Angkringan Mas Jo
Angkringan = Jogjakarta. Selama 23 tahun saya hidup di dunia, setidaknya sudah 2 kali saya mengunjungi kota keren ini. Satu kali saat study tour saat SMP, satu kali lagi saat study tour SMA. Tau kan study tour? semuanya diburu waktu, ngelantur sedikit bisa-bisa ditinggal bis atau paling tidak dicela rombongan. Jadi, setiap saya ke Jogja tak satu kali pun saya pernah merasakan makan di Angkringan.
Nah, untugnya di Bandung juga ada Angkringan, cukup banyak bahkan. Pertama kali saya melakukan ritual ngangkring di Angkringan adalah di Angkringan Mas Jo. Tepatnya pada bulan Ramdhan 2012 lalu. Karena dengan sebab, garis edar saya lebih banyak berada di Salman ITB. Berkali-kali lewat di depan jalan MBA ITB, lama-lama saya tertarik untuk ikut ngangring di Angkringan Mas Jo.
Takjub melihat deretan nasi bungkus dengan porsi kecil bernama Sego Kucing, berdampingan dengan berbagai jenis sate, dari mulai sate telur puyuh, ati ayam, ampela ayam, kikil, kerang, sampai usus. Tak lupa, ada ceker, tahu dan tempe bacem, serta beraneka ragam gorengan. Sambal hijau tak lupa ikut hadir di atas gerobak dengan penerangan yang sayup.
Aneka Sate dan Sego Kucing
Sego kucing seharga Rp 2.500 disajikan dengan berbagai lauk, ada tongkol (dengan tanda kertas pink), teri (tanda kertas putih), tempe, dan telur (tanda kertas kuning). Porsinya cukup untuk kalian yang sedang diet, yah walaupun kadang kalap, alih-alih diet malah ngambil 5 bungkus sego kucing..hehehe. Aneka sate dijual dengan harga Rp 2.000 (klo ga salah :p). Semua pelayanan dilakukan oleh kita sendiri, ambil yang kita mau, serahkan pada pelayan, maka lauk siap dihangatkan di atas arang.
Berbagai minuman juga ada disini, yang paling maknyus menikmati sego kucing adalah Kopi Joss…hehehe. Saya pernah memesan Kopi Joss. Sang pelayan mengantarkan segelas kopi panas lengkap dengan arang panas didalamnya, dihiasi asap yang mengebul. Semua mata mendadak memandang ke arah saya heran, mungkin mereka aneh ngeliat perempuan unyu minum kopi campur kemenyan.

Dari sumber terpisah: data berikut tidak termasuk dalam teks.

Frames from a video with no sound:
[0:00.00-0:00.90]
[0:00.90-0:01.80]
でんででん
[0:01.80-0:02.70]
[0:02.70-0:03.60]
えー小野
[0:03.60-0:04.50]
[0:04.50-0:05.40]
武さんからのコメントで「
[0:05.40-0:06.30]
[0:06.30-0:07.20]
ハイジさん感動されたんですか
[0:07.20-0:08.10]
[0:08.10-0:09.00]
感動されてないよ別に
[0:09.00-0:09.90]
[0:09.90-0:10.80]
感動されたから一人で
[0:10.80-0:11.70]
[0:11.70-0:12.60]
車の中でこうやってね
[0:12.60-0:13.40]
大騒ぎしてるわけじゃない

Ngangkring bareng punggawa Posko Studio 86
Penampakan Sego Kucing
Mas Jo -sang pemilik- dengan suksesnya memindahkan suasana angkringan Jogja ke Bandung. Cahaya yang redup-redup (cenderung gelap sebenernya :p), gerobak kayu berisi makanan, piring dan gelas seng, lesehan, lagu campur sari dan keroncong yang sayup-sayup menggantikan peran pengamen khas Jogja, dan yang paling total adalah…Mas Jo yang menggunakan lurik. Mas Jo dan pelayan lainnya, meski tahu Angkringannya ada di Bandung, dan pelanggannya tak semuanya orang Jawa, ia tetap istiqomah melayani dengan bahasa jawanya yang medhok. Hehehe, menampar saya untuk kembali belajar bahasa jawa, tempat mbah saya berasal.

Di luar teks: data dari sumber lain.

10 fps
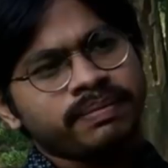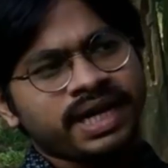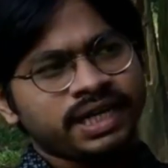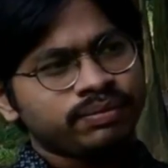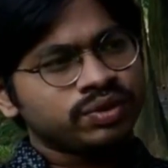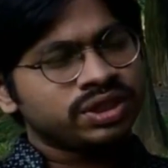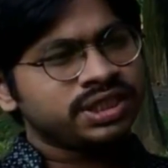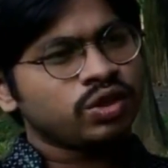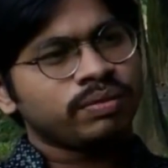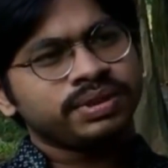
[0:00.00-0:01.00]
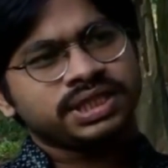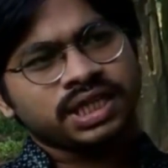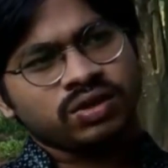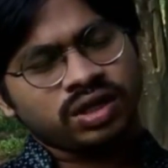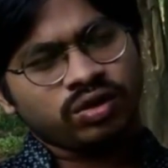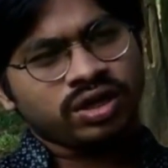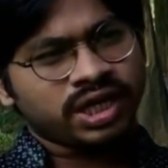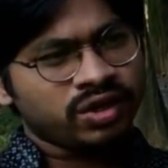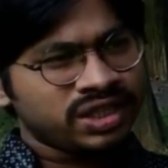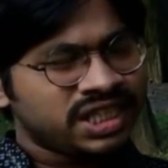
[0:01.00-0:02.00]
মায়ের প্রতি যে অবিচার হয়
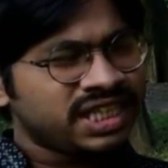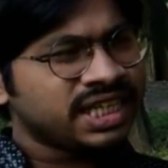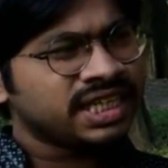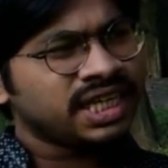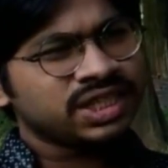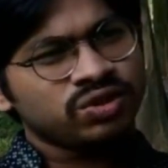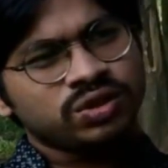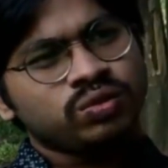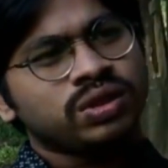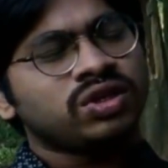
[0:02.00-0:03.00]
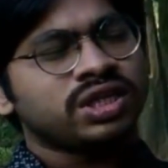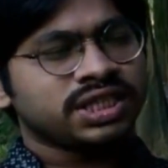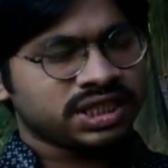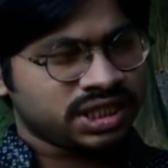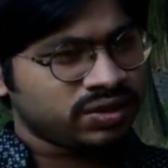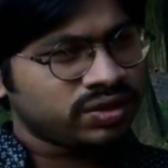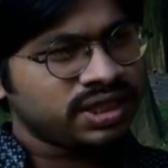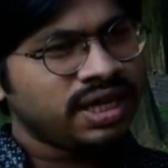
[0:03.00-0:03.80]
অন্যায় হয় সেটাকে আসলে তুলে ধরার চেষ্টা করি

Mas Jo lengkap dengan baju luriknya
Dengan ramah melayani pelanggan
Mas Jo dan seluruh pelayan sangat ramah melayani. Tak segan-segan ngobrol dengan kami. Bercerita tentang kisah Angkringannya. Nah, gini ceritanya: Angkringan Mas Jo sudah ada sejak 8 tahun lalu di depan MBA ITB. Dulunya, beliau ditawari tempat dagang di Jalan Ganeca, namun ditolak karena ia harus berdagan di atas trotoar tempat orang berjalan. Beliau bilang “Berdagang itu jangan nyusahin orang”. Bagi Mas Jo, konsep dagang bukan cuma untuk uang, tapi juga untuk membahagiakan orang lain, untuk memuaskan orang lain, untuk membantu orang lain dan tentunya memperkenalkan budaya Jawa pada khalayak. Wow, andai semua pedagang seperti beliau.